%%
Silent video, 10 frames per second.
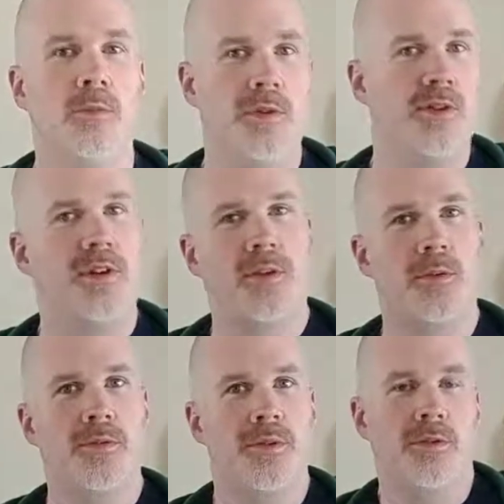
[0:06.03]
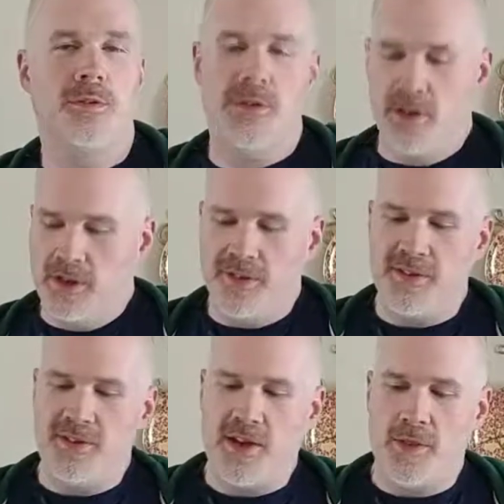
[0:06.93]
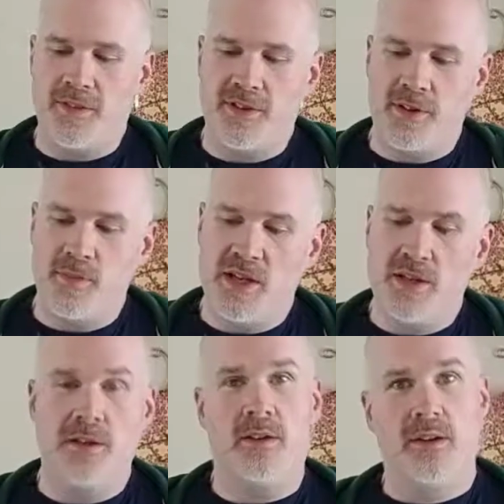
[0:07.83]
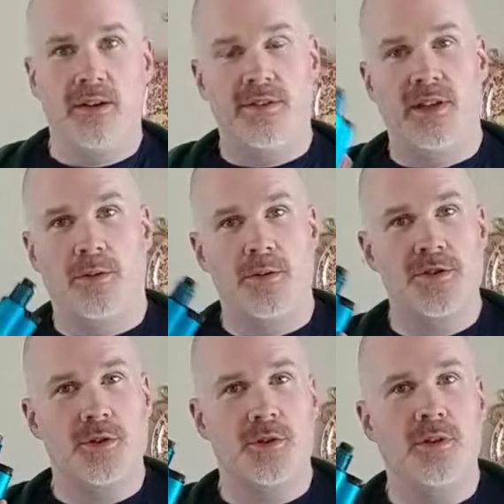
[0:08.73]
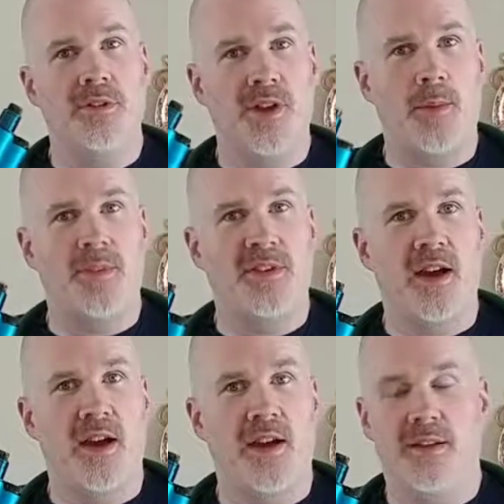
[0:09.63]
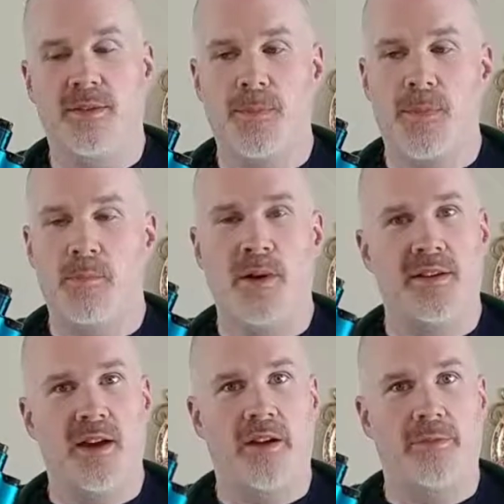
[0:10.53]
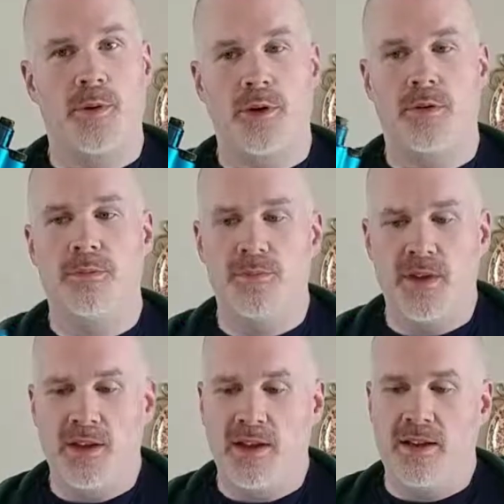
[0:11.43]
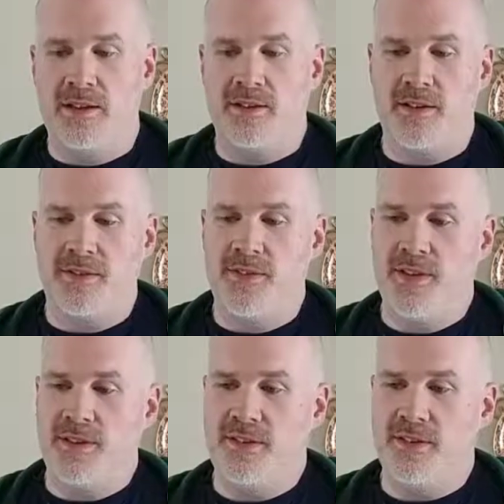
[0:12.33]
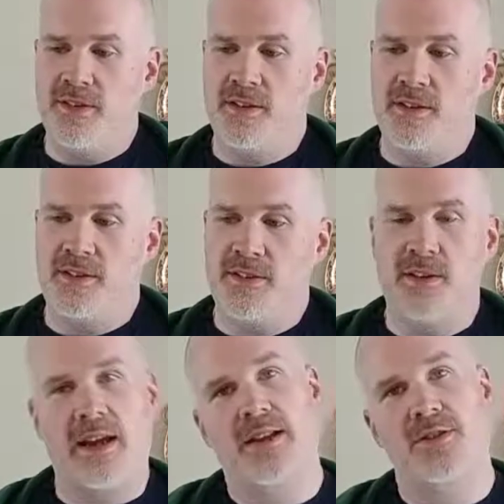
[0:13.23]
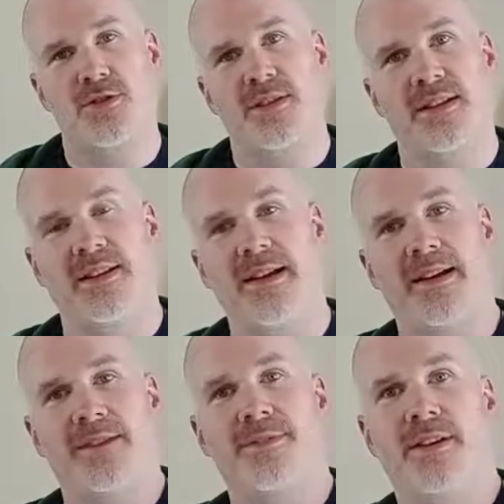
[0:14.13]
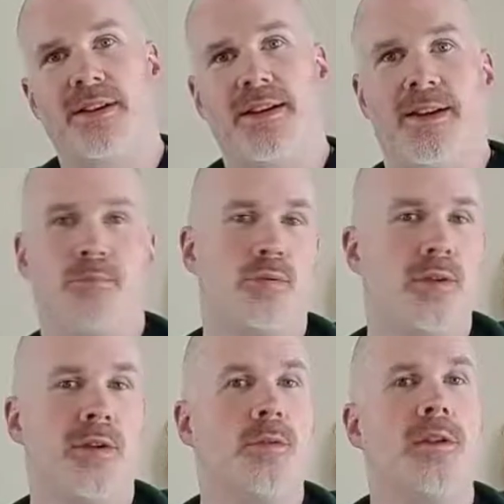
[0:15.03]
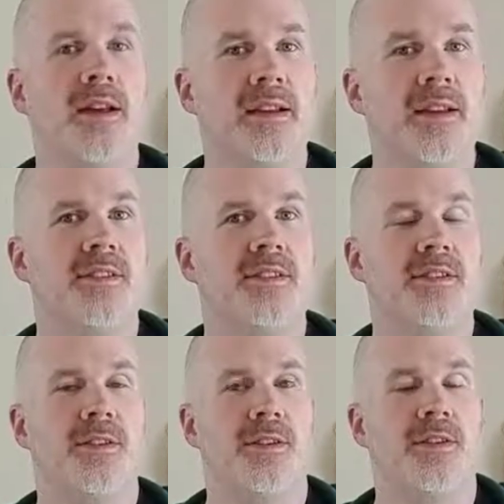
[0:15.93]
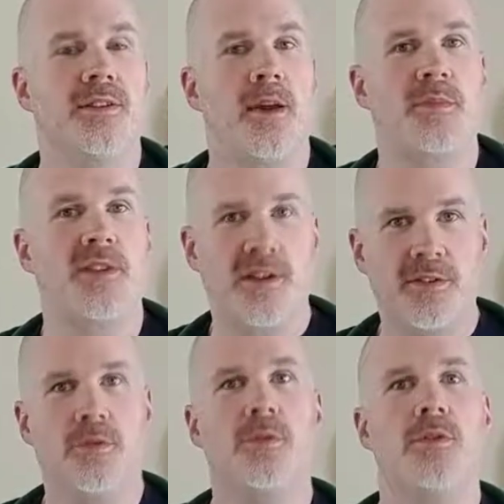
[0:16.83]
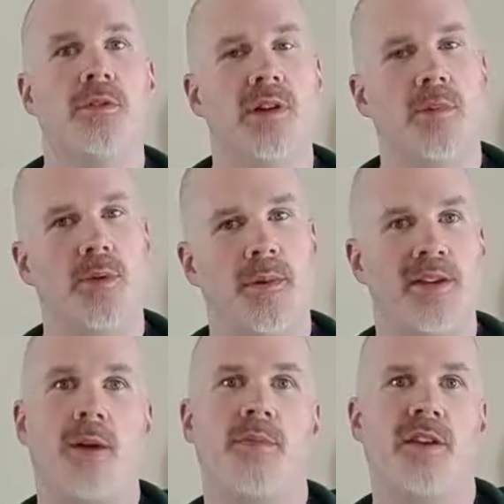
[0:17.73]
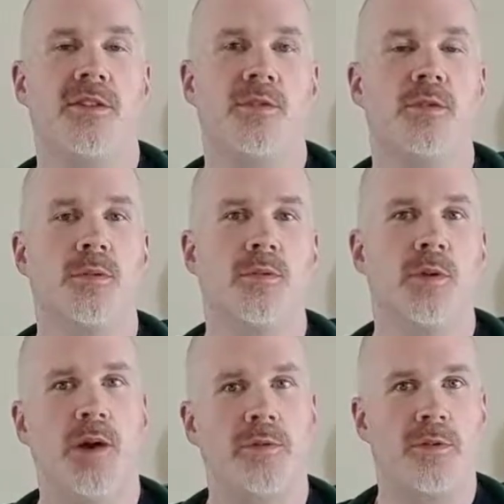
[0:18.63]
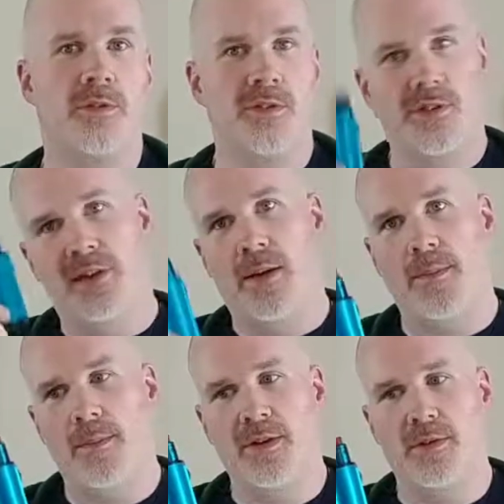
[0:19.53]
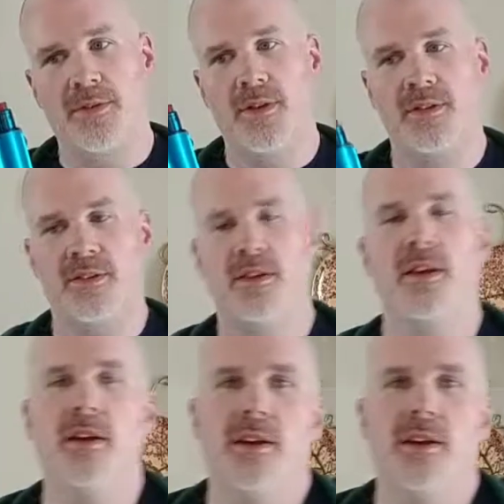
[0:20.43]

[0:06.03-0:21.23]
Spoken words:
with another review. This time it's going to be the original Topside by Dovpo, and this is actually kind of a prequel, I guess, to the Topside Dual. I put my Topside Dual review out first. Now I'm going to be doing this.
%%
§ ABOUT THIS EXERCISE
Keep every word of the material exactly as given. Drop the pictures.

§ TASK RESULT
Silent video, 10 frames per second.
[0:06.03]
[0:06.93]
[0:07.83]
[0:08.73]
[0:09.63]
[0:10.53]
[0:11.43]
[0:12.33]
[0:13.23]
[0:14.13]
[0:15.03]
[0:15.93]
[0:16.83]
[0:17.73]
[0:18.63]
[0:19.53]
[0:20.43]

[0:06.03-0:21.23]
Spoken words:
with another review. This time it's going to be the original Topside by Dovpo, and this is actually kind of a prequel, I guess, to the Topside Dual. I put my Topside Dual review out first. Now I'm going to be doing this.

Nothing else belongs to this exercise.